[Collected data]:
# # # # #
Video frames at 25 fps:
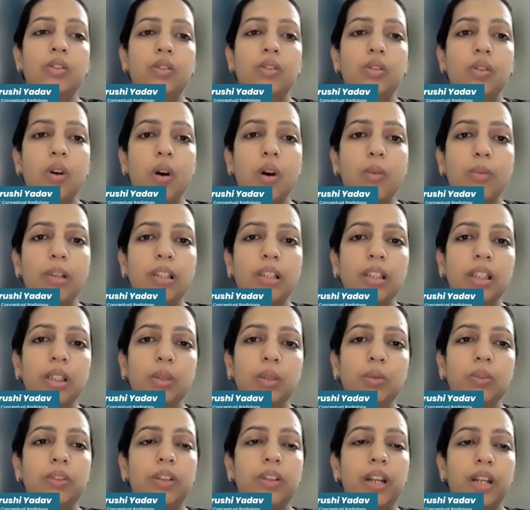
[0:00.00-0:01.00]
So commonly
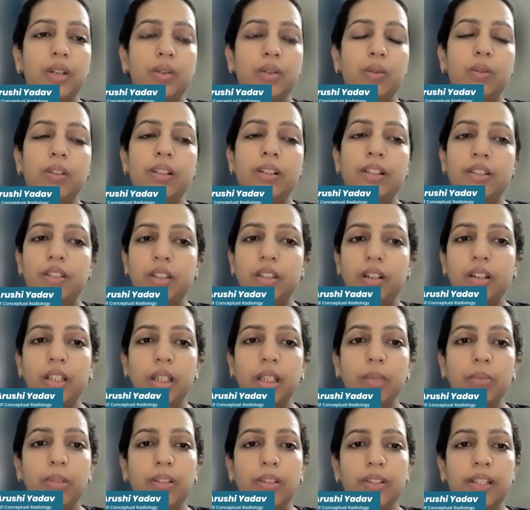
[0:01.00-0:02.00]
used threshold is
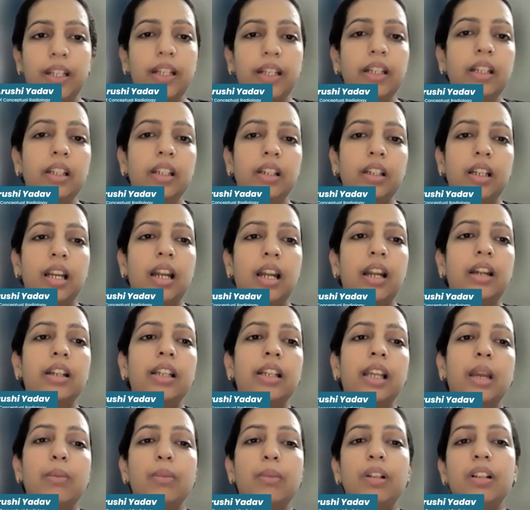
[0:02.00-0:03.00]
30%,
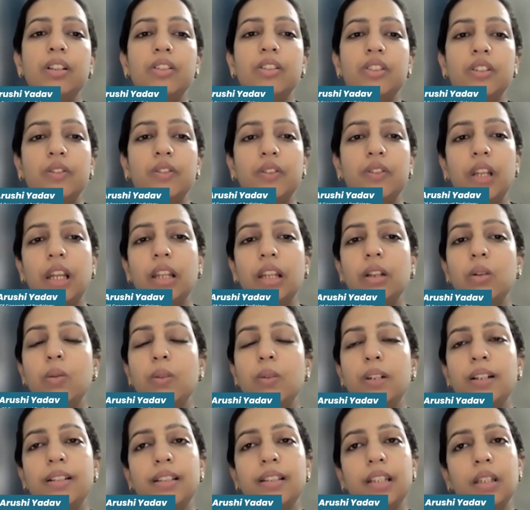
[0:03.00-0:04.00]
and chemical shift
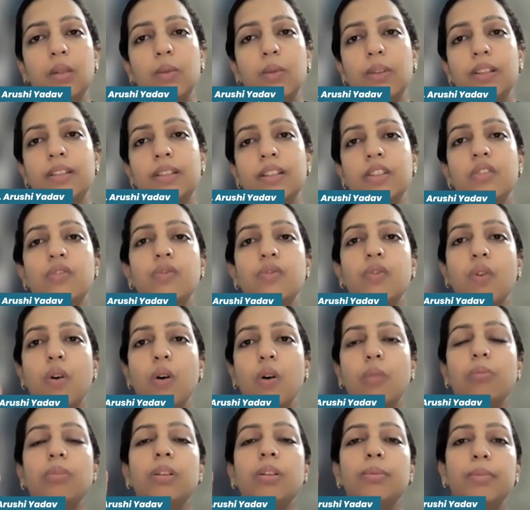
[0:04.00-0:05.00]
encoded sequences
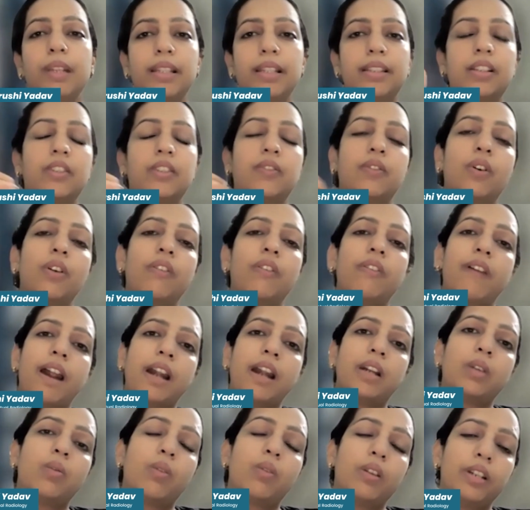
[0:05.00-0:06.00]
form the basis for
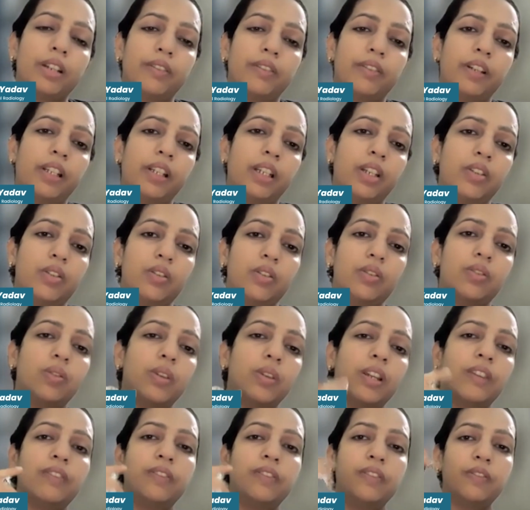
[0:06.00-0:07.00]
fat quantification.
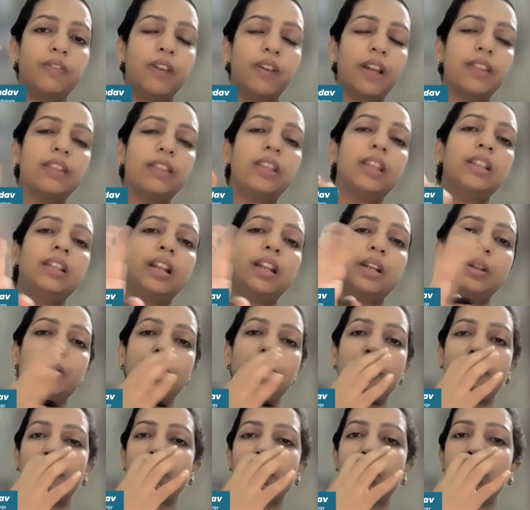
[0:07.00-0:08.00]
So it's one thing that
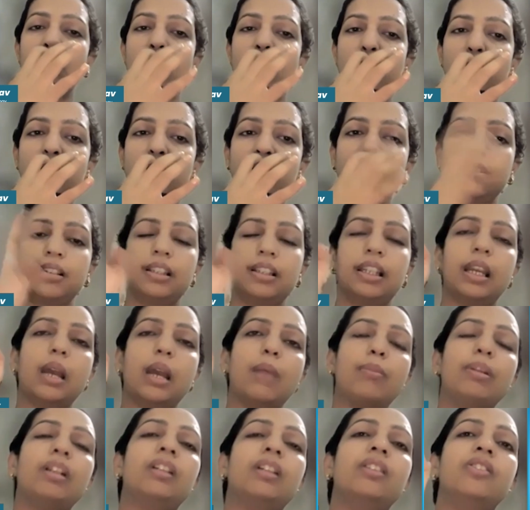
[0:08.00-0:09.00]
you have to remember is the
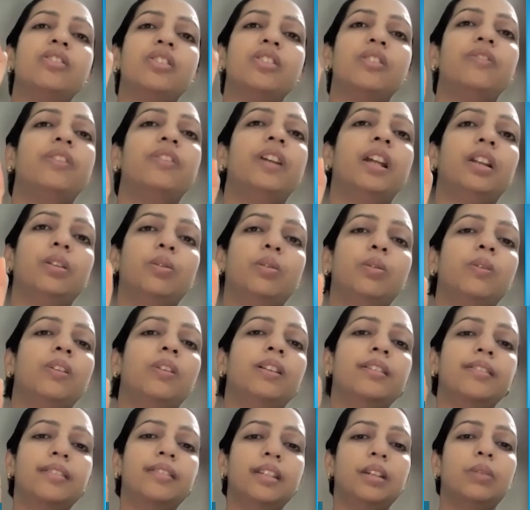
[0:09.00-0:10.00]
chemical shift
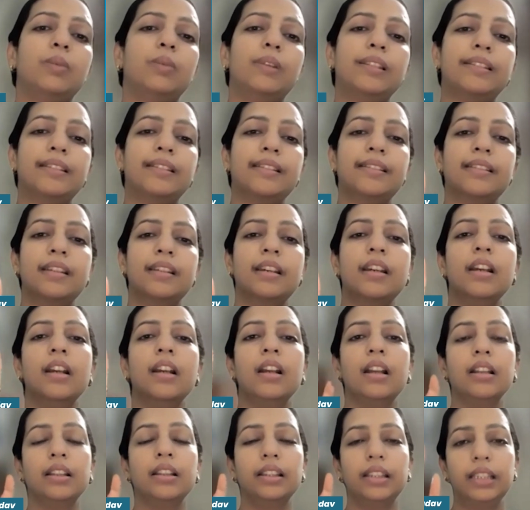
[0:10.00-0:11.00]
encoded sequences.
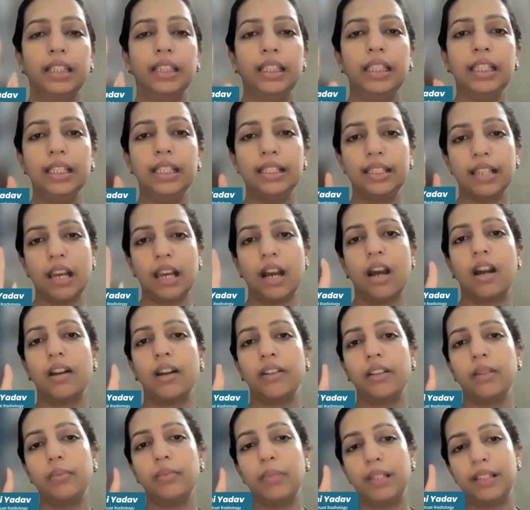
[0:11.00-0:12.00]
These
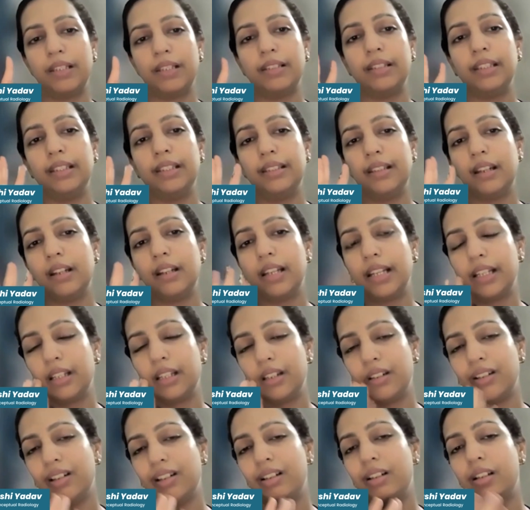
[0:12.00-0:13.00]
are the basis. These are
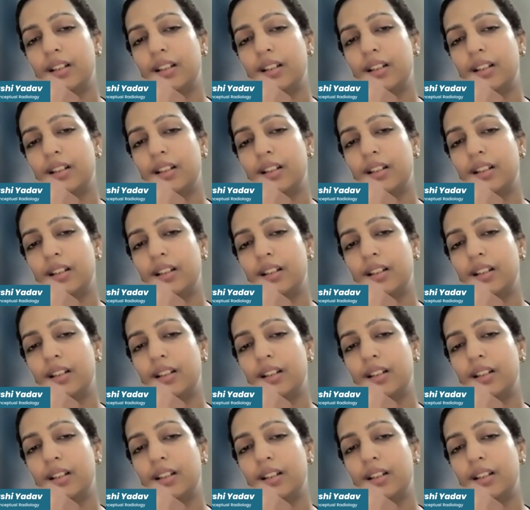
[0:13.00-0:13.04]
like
# # # # #
[Exercise directions]:
Nothing but the lines from the one containing "[0:09.00-0:10.00]" to the last line of the records should be returned, exactly as they appear and without pictures.

[Response to this task]:
[0:09.00-0:10.00]
chemical shift
[0:10.00-0:11.00]
encoded sequences.
[0:11.00-0:12.00]
These
[0:12.00-0:13.00]
are the basis. These are
[0:13.00-0:13.04]
like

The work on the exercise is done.